The classifier performance analysis underscores the robustness of an optimized SVM classifier in distinguishing hand movement classes. Both time-domain and synergistic features contribute to high accuracy during training and robust generalization during testing. The higher AUC for synergistic features highlights their effectiveness in enhancing classifier accuracy, emphasizing the significance of frequency-specific information in capturing neural signals for hand movement. The high accuracy during training and robust generalization during testing underscores the potential of this approach for real-time applications in neuroprosthetics.
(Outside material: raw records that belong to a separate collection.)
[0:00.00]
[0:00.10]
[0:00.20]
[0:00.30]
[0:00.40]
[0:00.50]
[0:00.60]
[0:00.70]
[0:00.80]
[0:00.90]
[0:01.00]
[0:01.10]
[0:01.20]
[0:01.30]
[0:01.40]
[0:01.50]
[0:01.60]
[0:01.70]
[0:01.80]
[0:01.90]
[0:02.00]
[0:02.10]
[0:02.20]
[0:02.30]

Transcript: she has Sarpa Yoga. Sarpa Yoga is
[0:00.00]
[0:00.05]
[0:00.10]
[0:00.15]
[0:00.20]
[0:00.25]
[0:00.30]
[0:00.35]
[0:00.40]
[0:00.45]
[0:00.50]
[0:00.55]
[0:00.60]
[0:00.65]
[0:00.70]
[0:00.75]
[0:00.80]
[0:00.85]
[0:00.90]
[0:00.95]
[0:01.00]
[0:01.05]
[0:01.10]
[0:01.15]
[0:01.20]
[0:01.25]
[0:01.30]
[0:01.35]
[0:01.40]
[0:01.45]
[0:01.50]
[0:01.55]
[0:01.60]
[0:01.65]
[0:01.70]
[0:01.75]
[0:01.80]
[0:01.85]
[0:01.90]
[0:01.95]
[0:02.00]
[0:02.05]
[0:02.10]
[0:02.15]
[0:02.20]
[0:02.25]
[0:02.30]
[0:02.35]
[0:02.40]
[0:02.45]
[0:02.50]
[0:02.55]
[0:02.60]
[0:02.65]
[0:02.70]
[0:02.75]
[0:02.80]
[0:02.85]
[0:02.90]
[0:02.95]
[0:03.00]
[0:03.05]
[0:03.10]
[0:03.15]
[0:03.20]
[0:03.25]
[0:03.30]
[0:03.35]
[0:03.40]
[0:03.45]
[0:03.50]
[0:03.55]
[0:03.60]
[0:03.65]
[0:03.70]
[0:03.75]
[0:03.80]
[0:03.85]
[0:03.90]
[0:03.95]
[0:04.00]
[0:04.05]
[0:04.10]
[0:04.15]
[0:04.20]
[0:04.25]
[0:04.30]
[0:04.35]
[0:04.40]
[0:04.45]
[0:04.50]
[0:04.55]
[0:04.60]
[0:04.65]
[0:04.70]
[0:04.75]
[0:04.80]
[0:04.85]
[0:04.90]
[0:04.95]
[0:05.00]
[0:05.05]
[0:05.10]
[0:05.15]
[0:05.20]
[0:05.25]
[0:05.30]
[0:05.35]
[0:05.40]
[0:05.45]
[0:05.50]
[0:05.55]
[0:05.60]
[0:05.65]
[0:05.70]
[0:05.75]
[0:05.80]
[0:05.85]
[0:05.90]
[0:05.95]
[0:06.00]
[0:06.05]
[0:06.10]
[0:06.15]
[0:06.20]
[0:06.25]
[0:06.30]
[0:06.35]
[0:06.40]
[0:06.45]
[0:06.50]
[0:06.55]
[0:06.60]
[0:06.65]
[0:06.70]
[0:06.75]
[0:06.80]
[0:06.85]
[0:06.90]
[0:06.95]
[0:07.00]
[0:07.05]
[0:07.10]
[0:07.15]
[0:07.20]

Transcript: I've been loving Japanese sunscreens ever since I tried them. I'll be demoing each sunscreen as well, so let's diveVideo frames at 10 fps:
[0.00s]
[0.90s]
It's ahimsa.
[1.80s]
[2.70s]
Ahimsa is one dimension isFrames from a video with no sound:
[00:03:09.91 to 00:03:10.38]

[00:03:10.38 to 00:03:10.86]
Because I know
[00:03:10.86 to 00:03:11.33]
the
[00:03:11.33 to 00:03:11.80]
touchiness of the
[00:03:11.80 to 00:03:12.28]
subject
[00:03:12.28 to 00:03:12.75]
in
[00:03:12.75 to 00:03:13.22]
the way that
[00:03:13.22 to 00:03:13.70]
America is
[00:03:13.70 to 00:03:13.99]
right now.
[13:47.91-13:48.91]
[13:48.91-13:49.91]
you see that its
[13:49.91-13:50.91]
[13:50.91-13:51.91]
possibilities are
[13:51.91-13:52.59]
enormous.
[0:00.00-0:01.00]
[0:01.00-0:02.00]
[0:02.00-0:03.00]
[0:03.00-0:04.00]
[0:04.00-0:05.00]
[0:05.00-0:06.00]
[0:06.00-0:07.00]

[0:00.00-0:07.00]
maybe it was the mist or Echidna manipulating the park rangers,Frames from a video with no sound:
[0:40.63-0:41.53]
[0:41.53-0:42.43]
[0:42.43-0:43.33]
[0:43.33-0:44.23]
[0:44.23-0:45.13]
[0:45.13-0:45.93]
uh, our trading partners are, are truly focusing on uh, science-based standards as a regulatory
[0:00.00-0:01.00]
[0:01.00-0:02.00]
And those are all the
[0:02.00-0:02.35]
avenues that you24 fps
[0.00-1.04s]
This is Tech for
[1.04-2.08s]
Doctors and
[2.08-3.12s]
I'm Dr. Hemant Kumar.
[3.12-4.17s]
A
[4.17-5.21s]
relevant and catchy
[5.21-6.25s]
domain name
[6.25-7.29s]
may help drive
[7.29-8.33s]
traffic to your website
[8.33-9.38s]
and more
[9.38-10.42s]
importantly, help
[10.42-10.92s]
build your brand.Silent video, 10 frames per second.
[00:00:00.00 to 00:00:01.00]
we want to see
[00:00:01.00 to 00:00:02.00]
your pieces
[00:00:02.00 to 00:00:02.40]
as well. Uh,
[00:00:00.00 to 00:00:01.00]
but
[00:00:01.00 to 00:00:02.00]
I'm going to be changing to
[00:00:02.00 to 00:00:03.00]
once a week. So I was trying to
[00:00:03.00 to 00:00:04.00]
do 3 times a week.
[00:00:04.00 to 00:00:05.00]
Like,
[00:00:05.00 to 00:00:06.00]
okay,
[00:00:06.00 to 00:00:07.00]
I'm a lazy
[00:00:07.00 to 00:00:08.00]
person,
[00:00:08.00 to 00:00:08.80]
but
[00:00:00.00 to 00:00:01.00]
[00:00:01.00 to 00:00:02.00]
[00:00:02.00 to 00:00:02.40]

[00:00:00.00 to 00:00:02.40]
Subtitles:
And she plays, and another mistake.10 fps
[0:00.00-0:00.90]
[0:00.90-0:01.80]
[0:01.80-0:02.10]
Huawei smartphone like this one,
These findings contribute to advancing the field, offering a promising avenue for enhancing the quality of life for individuals with limb loss through brain synergy-based control of prosthesis.
Data availability statement
Not applicable.
Authorship contribution
Conceptualization, M.P.C., D.P., P.O., R.V., N.M.K.; Data curation, M.P.C., D.P.; Data acquisition, D.P.; Formal analysis, M.P.C.; Funding acquisition, R.V., N.M.K.; Project administration, R.V., N.M.K.; Resources, R.V., N.M.K.; Supervision, R.V., N.M.K.; Methodology, M.P.C., R.V., N.M.K.; Investigation, M.P.C.; Software M.P.C.; Visualization M.P.C.; Writing-original draft M.P.C.; Writing-review and editing M.P.C., D.P., P.O., R.V., N.M.K. All authors have reviewed and approved the final version of the manuscript for publication.
Funding statement
The research received funding from the Innovation Hub Foundation for Cobotics, IIT Delhi, Department of Science and Technology (DST), Government of India (project number: GP/2021/RR/017), BITS BioCyTiH Foundation project number BBF/BITS/FY2023–24/ART-103 and the National Science Foundation (NSF) CAREER Award, grant number HCC–2053498, and NSF Planning IUCRC Award, grant number 20422.
Competing interest
The authors declare that they have no known competing financial interests or personal relationships that could have appeared to influence the work reported in this paper.
Ethical standard
The research was carried out following the approved Institutional Review Board protocol at the Stevens Institute of Technology under Protocol No. 2015-022(20-AR6), with approval granted in September 2020. All participants provided informed consent before participating in the study.